Angry and drunk, the vanload of people drove to known Bloods gang territory and first tried to shoot at two men in a car. However, Tolbert had the shotgun's safety on, preventing it from firing.

They then spotted Wiseman and two teenage girls wearing red outside a house at 21st and Binney Streets in north Omaha. The teens, who were not gang members, were wearing red because it was a Husker game day.

Suspicious of the minivan circling the block, Wiseman tried to usher the girls into the house.

As Wiseman held the door open, Tolbert popped out of the sliding door of the minivan and opened fire.

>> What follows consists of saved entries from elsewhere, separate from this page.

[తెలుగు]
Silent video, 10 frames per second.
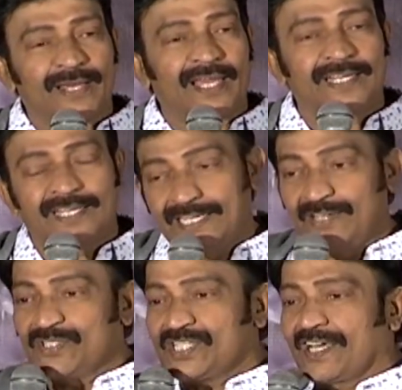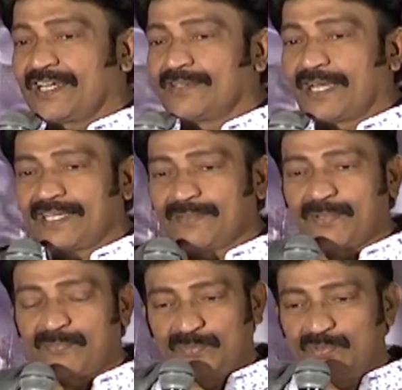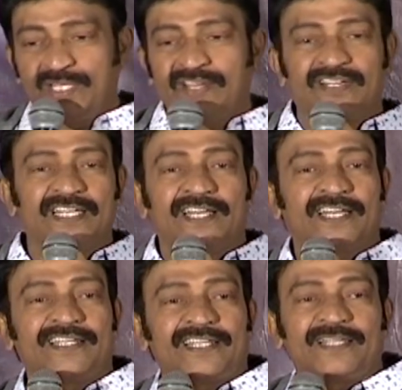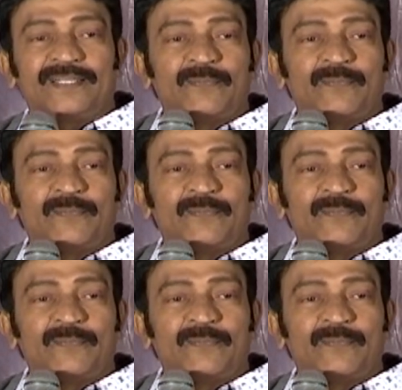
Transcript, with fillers: ఆయనకి ఇన్ని విషయాలు ఆయన ముందు ఏమన్నారంటే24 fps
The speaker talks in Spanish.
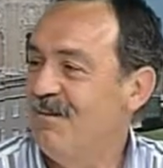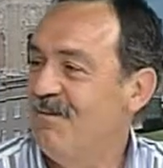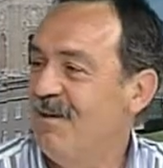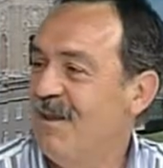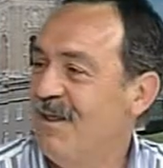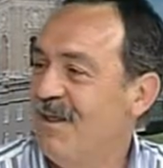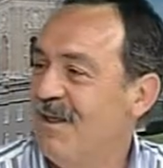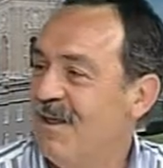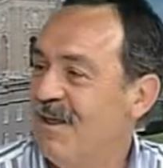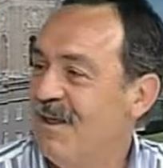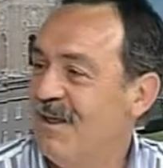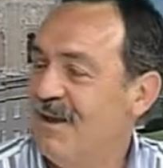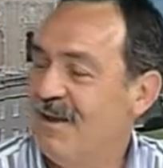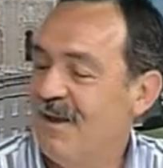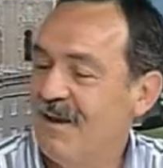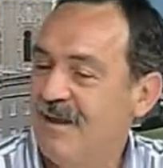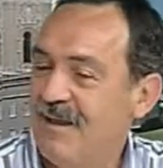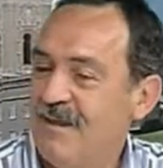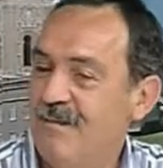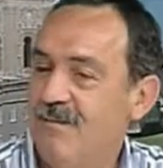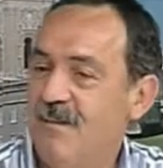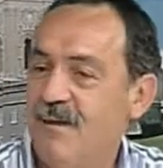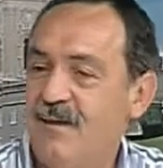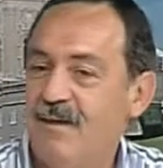a la
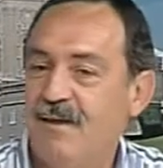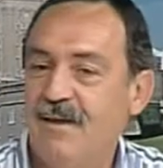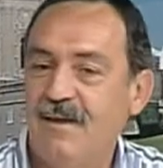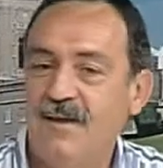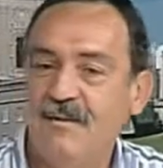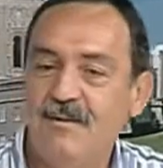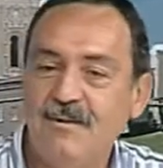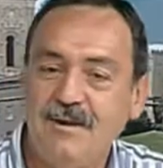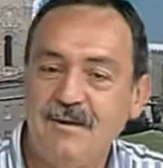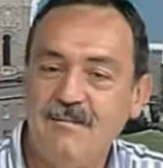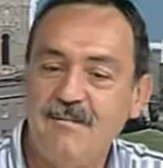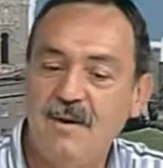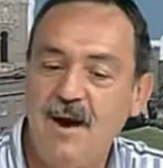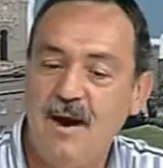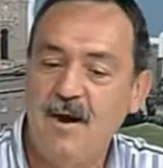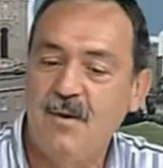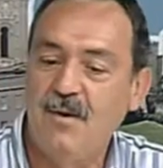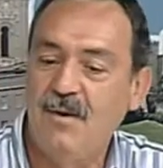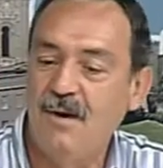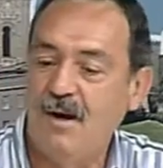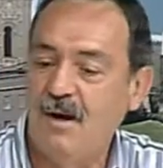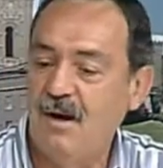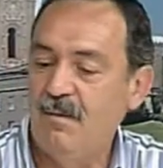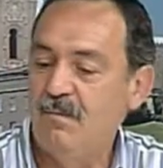demanda de última hora,
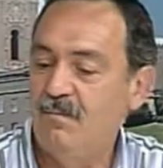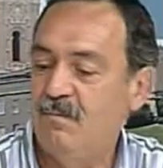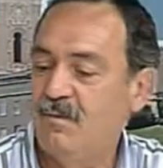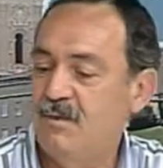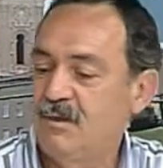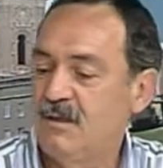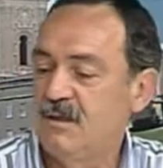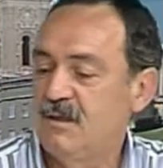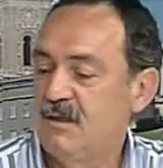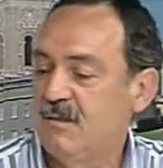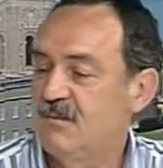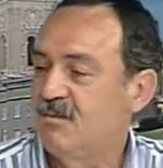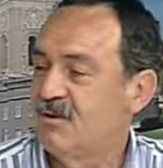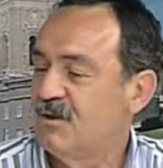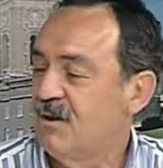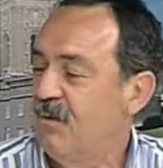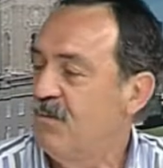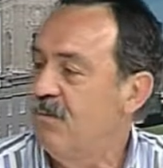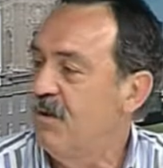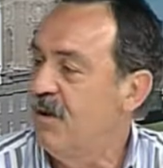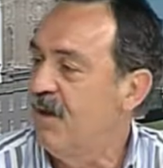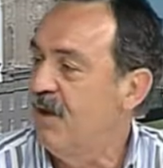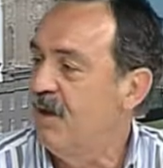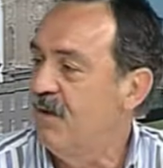pues hemos
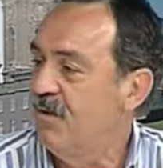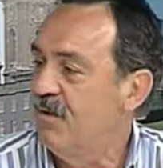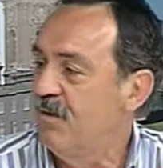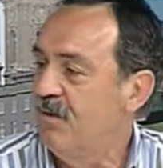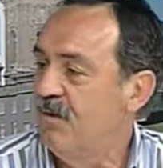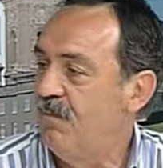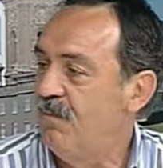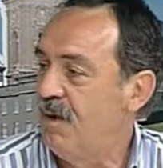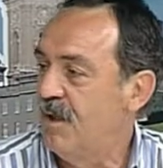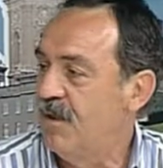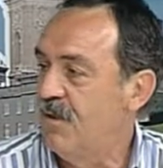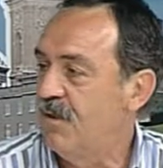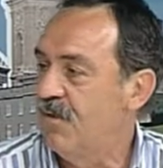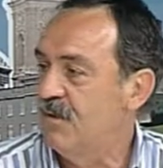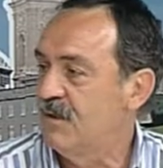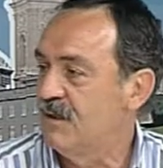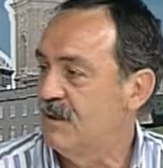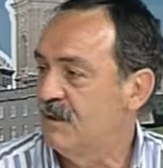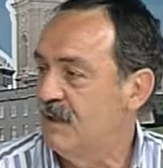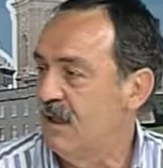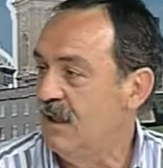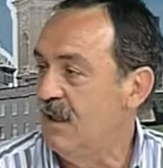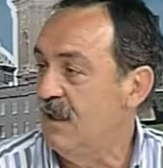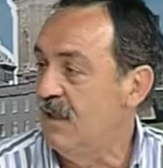ampliado el plazo hasta el
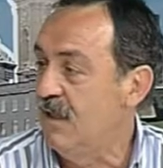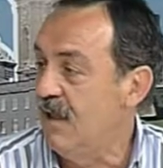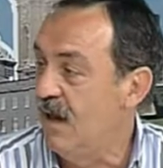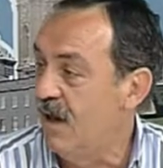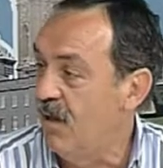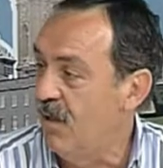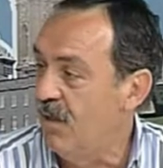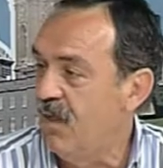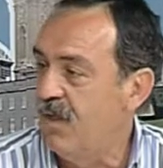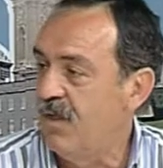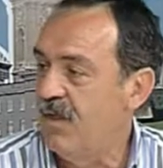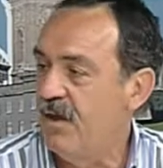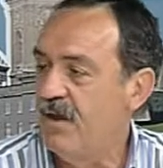día 11,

Tolbert's short-barrel shotgun was good for nothing but “hunting humans,” as prosecutor Jim Masteller put it.

Arthur Plunkett said classmates and teachers of Wiseman, who would have been a senior this fall, have been wonderful support.

The stiff sentence brings a bit of justice, he said. Ashford added 120 years for weapons and assault convictions on top of Tolbert's automatic life sentence.

The van's driver, Joshua Vanackeren, is awaiting trial. Two others have entered pleas to other charges.

“It's something to show that north Omaha is not going to tolerate this type of thing,” Plunkett said of Tolbert's prison time. “It's a step.”

At the same time, he said, his family is reeling.

“We still have a lot of issues,” he said. “We're putting our lives back together, but it's gonna take time. We're still hurting.”